Post Processor Component

Post processor components are responsible for running any action after the entire data is processed and all the metrics are calculated. They can be used for different purposes, like writing the metric result to storage, calling any external service, or integration with other tools. The interface of the post processor is intentionally kept open ended for the same reason.

Post processor components only have access to the final output of the framework, for example, the profile and Test Results, and don’t have access to any of the input data. You can add many post processor components to your monitoring runs for the builder and they can all be run.

is_critical flag can be passed to a post processor. When set to true, Insights run is marked as failed when the post processor execution fails. By default the flag is set to False.

Post Processor Type

Description

LocalWriterPostProcessor

Persists Insights Profile and optionally Insights Test Results in a user provided local file system

ObjectStorageWriterPostProcessor

Persists Insights Profile and optionally Insights Test Results in a user provided OCI Object Storage bucket.

OCIMonitoringPostProcessor

Sends Insights Tests Results to OCI Monitoring Service. This forms the basis for “Monitoring Notifications” feature to allow data scientists to continually monitor data and model health.

How to use

In this section we can see, how to use different post processors in ML Insights. An optional parameter of is_critical can be set to True, which can mark the insights run as fail in case of failure in post processor run. This flag is false by default.

LocalWriterPostProcessor

Local Writer Post Processor stores the Insights profile and Insights Test Results (if available) in user provided local file location.

Output will be in form of Profile object in serialized format, this object can be deserialized back using profile unmarshall method and Insights Test Results JSON object (if generated during Insights run) will be persisted as a JSON file.

User needs to pass valid file_name, file_location, test_results_file_name (Optional), is_critical (Optional) for this post processor.

Test Results will not be persisted if the user does not configure optional parameter test_results_file_name.

  1. How to configure Local Writer Post Processor in Ml Insights
     'post_processors': [
        {
            'type': 'LocalWriterPostProcessor',
            'params': {
                'file_name': '<FILE_NAME>',
                'file_location': '<LOCAL_FILE_LOCATION>',
                'is_critical': True/False,
                'test_results_file_name': 'LOCAL_TEST_RESULTS_FILE_NAME.json'
            }
        }
    ]
    
  2. Import all the relevant post processor classes to use
    from mlm_insights.core.post_processors.local_writer_post_processor import LocalWriterPostProcessor
    
  3. Construct a new object by passing the right parameters (if any) to the constructor and create a list
    post_processor_list = [LocalWriterPostProcessor(file_name='<FILE_NAME>',
                                                    file_location='<LOCAL_FILE_LOCATION>',
                                                    test_results_file_name='<LOCAL_TEST_RESULTS_FILE_NAME.json>',
                                                    is_critical=False)]
    
  4. Pass the newly created list to builder object
    InsightsBuilder().with_post_processors(post_processors=post_processor_list)
    

ObjectStorageWriterPostProcessor

Object Storage Writer Post Processor stores the Insights Profile and Insights Test Results (if available) in user-provided Object storage location.

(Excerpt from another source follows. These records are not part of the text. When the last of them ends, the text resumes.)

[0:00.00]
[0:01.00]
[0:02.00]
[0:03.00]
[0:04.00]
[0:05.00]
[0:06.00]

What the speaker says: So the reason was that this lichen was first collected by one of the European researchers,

Output will be in form of Profile object in serialized format, this object can be deserialized back using profile unmarshall method and Insights Test Results JSON object (if generated during Insights run) will be persisted as a JSON file.

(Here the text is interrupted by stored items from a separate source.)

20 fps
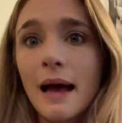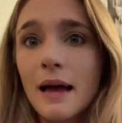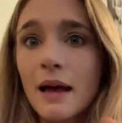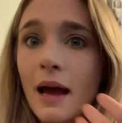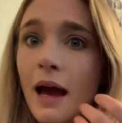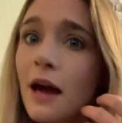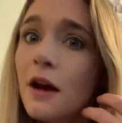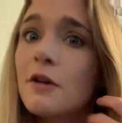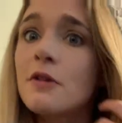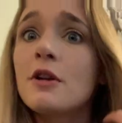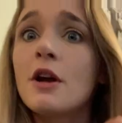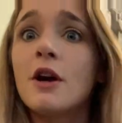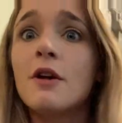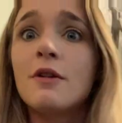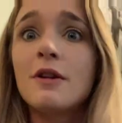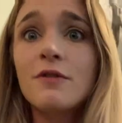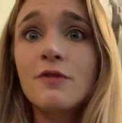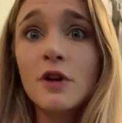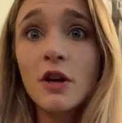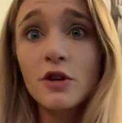I don't know
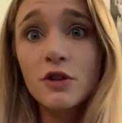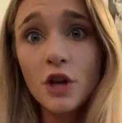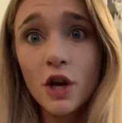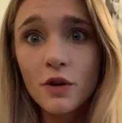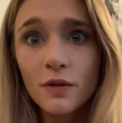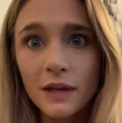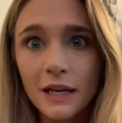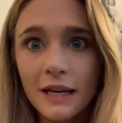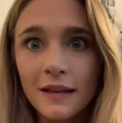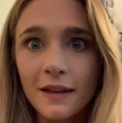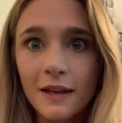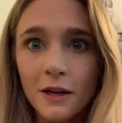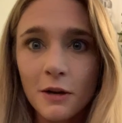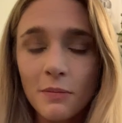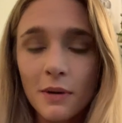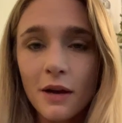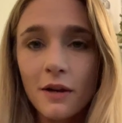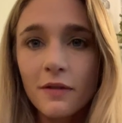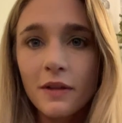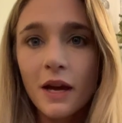if y'all know anything
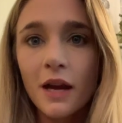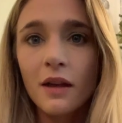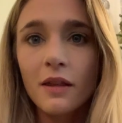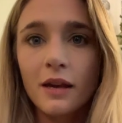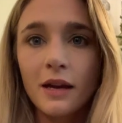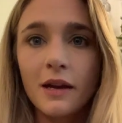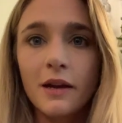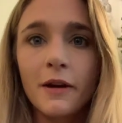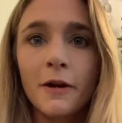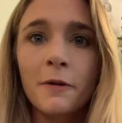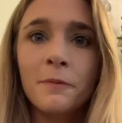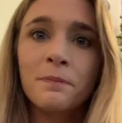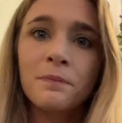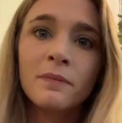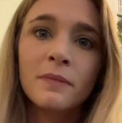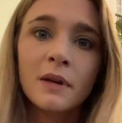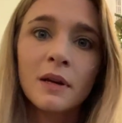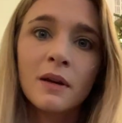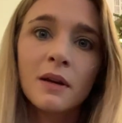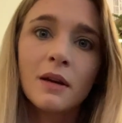about that. Like,
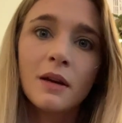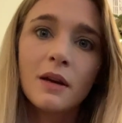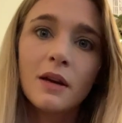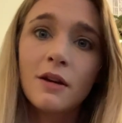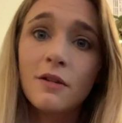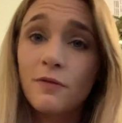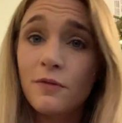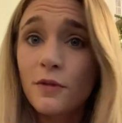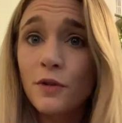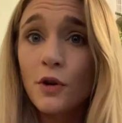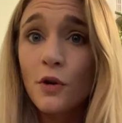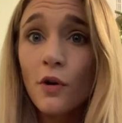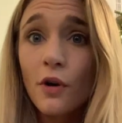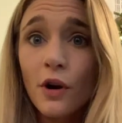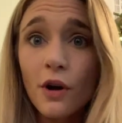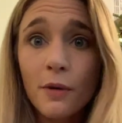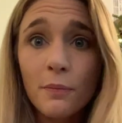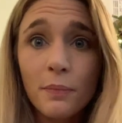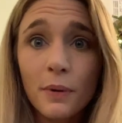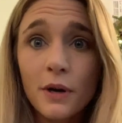if
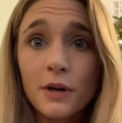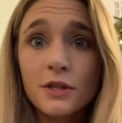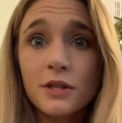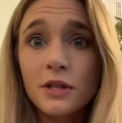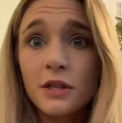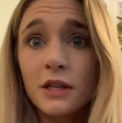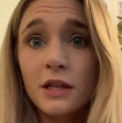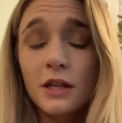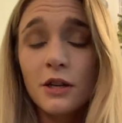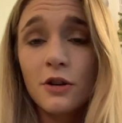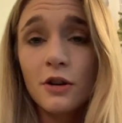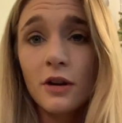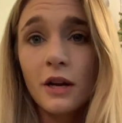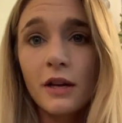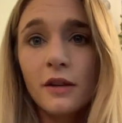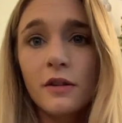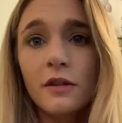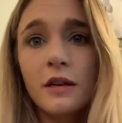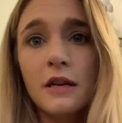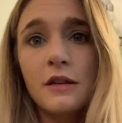your
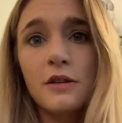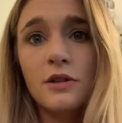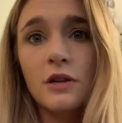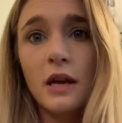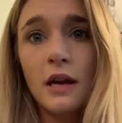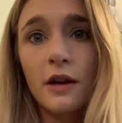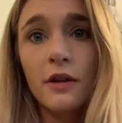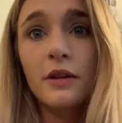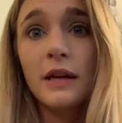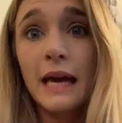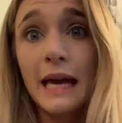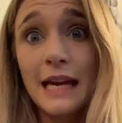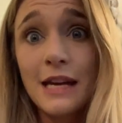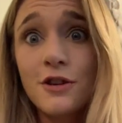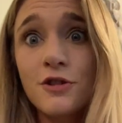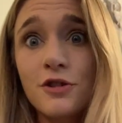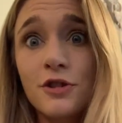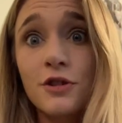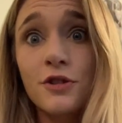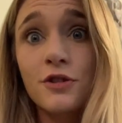
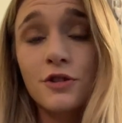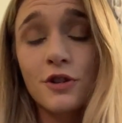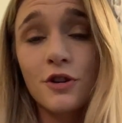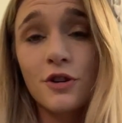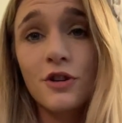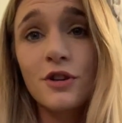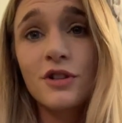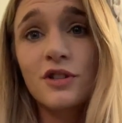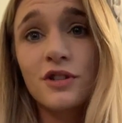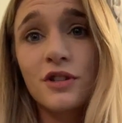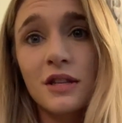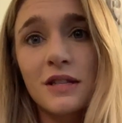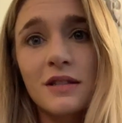LH surge does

User needs to pass valid namespace, bucket_name, prefix, object_name, test_results_object_name (Optional), storage_options (Optional), is_critical (Optional) for this post processor

Test Results will not be persisted if the user does not configure optional parameter test_results_object_name.

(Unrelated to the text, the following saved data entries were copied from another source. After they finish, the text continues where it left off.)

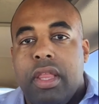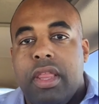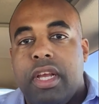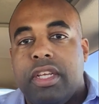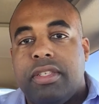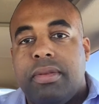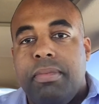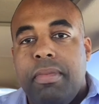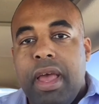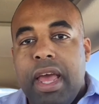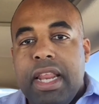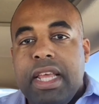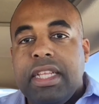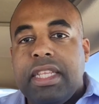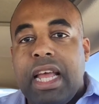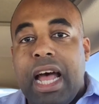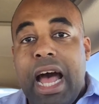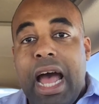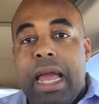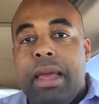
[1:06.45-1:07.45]
There's many
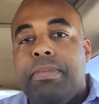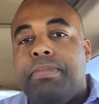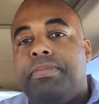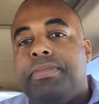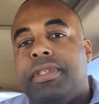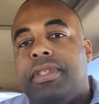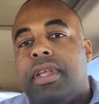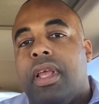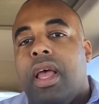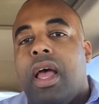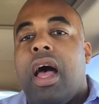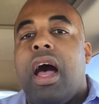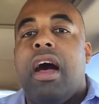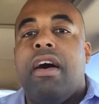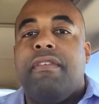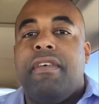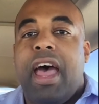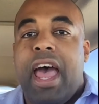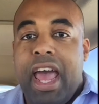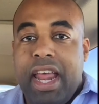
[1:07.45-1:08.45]
types
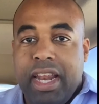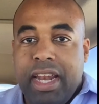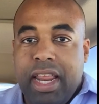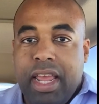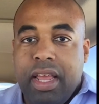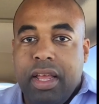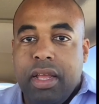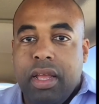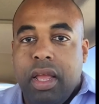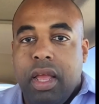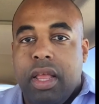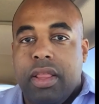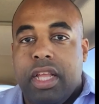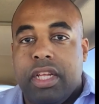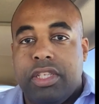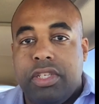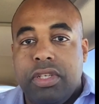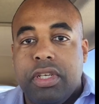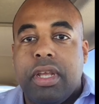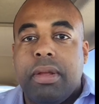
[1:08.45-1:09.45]
of editing
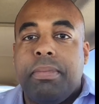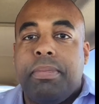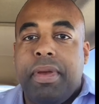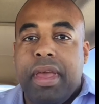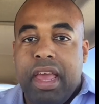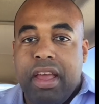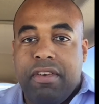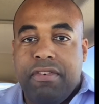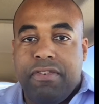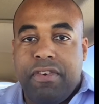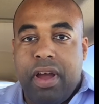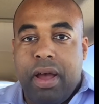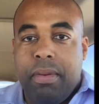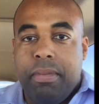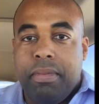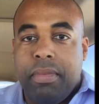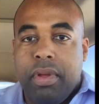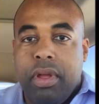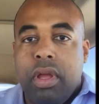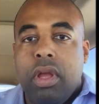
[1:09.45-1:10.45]
that you can pick
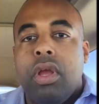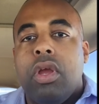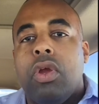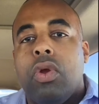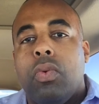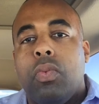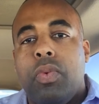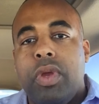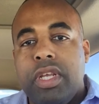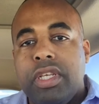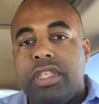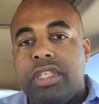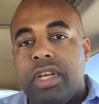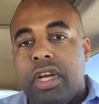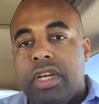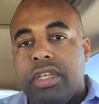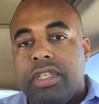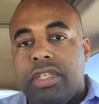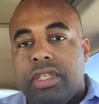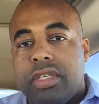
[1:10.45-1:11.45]
from.
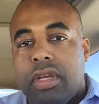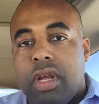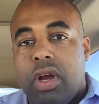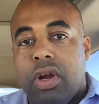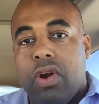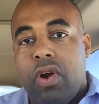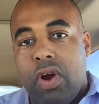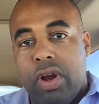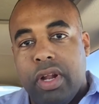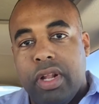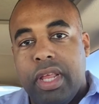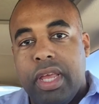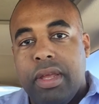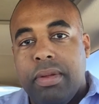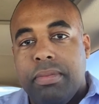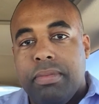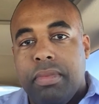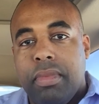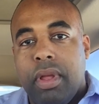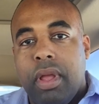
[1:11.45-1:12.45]
Research
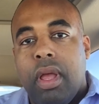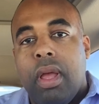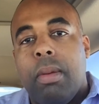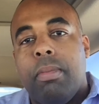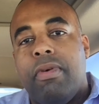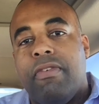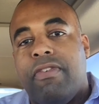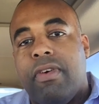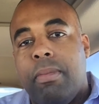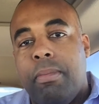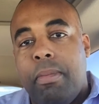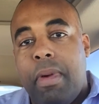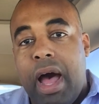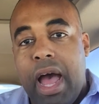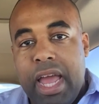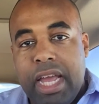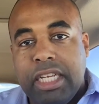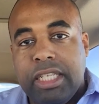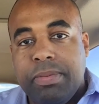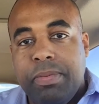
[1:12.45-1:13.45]
accordingly, but from
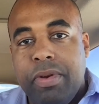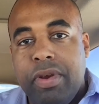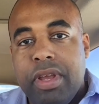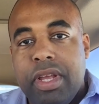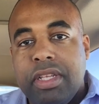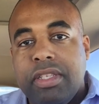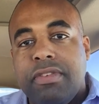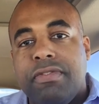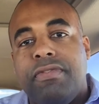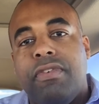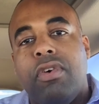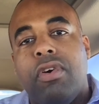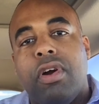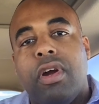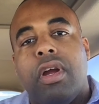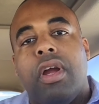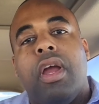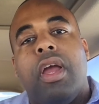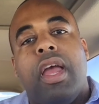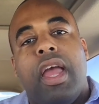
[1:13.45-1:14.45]
my experience
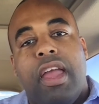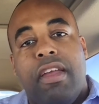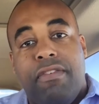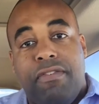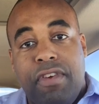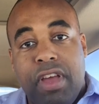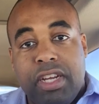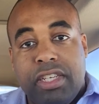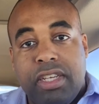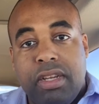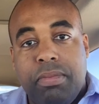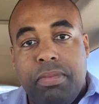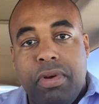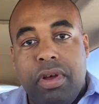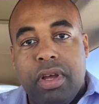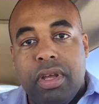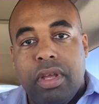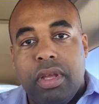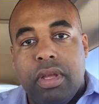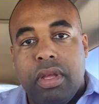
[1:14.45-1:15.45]
for a fiction
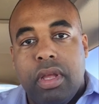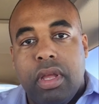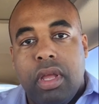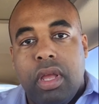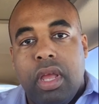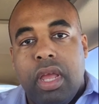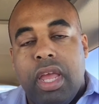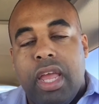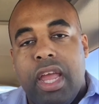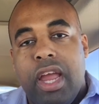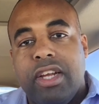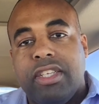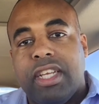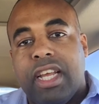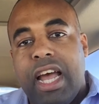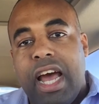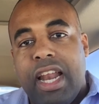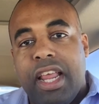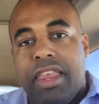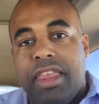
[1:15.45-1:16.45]
book, here's
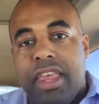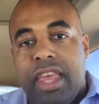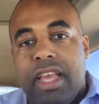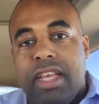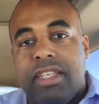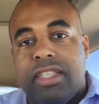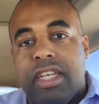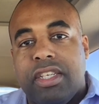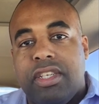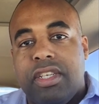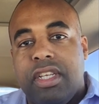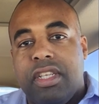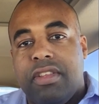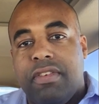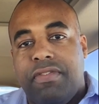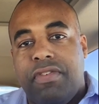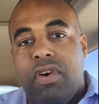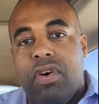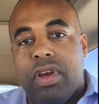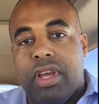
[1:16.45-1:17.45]
the kind of things that you need
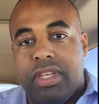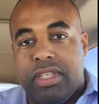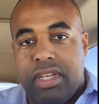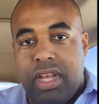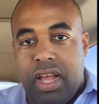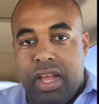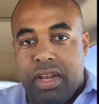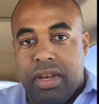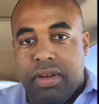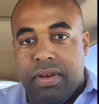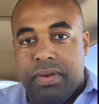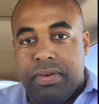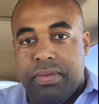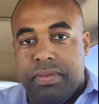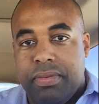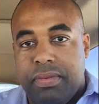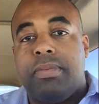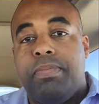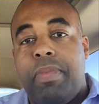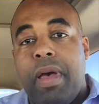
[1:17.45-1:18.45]
to focus on.
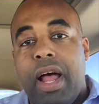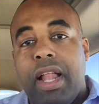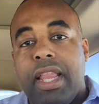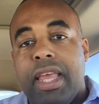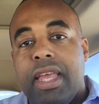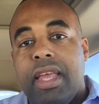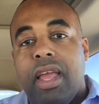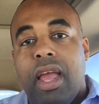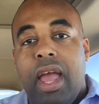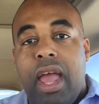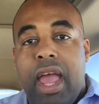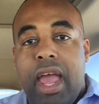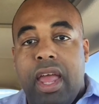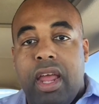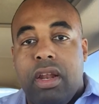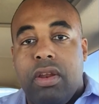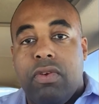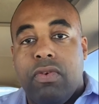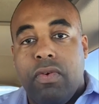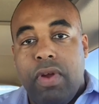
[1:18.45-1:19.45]
Spelling
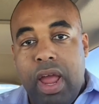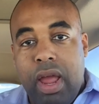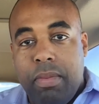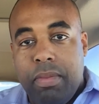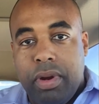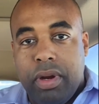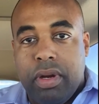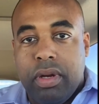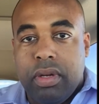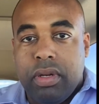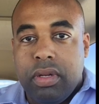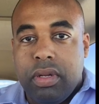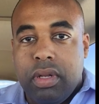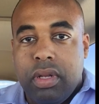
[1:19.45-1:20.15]
and grammar.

  • storage_options: A dictionary containing optional configuration options for OCI Object Storage. Typically, this dictionary should contain OCI region and signer details.

    storage_options = {"region": region, "signer": signer}
    
  1. How to configure Local Writer Post Processor in Ml Insights
     'post_processors': [
        {
            'type': 'ObjectStorageWriterPostProcessor',
            'params': {
                'namespace': '<NAMESPACE>',
                'bucket_name': '<BUCKET_NAME>',
                'prefix': '<PREFIX>',
                'object_name': '<OBJECT_NAME>',
                'test_results_object_name': '<TEST_RESULTS_OBJECT_NAME>',
                'storage_options': {
                    'key1': 'value1'
                },
                'is_critical': True/False
            }
        }
    ]
    
  2. Import all the relevant post processor classes to use
    from mlm_insights.core.post_processors.object_storage_writer_post_processor import ObjectStorageWriterPostProcessor
    
  3. Construct a new object by passing the right parameters (if any) to the constructor and create a list
    post_processor_list = [ObjectStorageWriterPostProcessor(namespace='<NAMESPACE>',
                                                            bucket_name='<BUCKET_NAME>',
                                                            prefix='<PREFIX>',
                                                            object_name='<OBJECT_NAME>',
                                                            test_results_object_name='<TEST_RESULTS_OBJECT_NAME>',
                                                            storage_options={
                                                                'key1': 'value1'
                                                            },
                                                            is_critical=True/False)]
    
  4. Pass the newly created list to builder object
    InsightsBuilder().with_post_processors(post_processors=post_processor_list)
    

OCIMonitoringPostProcessor

OCI Monitoring Post Processor is used for pushing the test suite results to OCI Monitoring Service.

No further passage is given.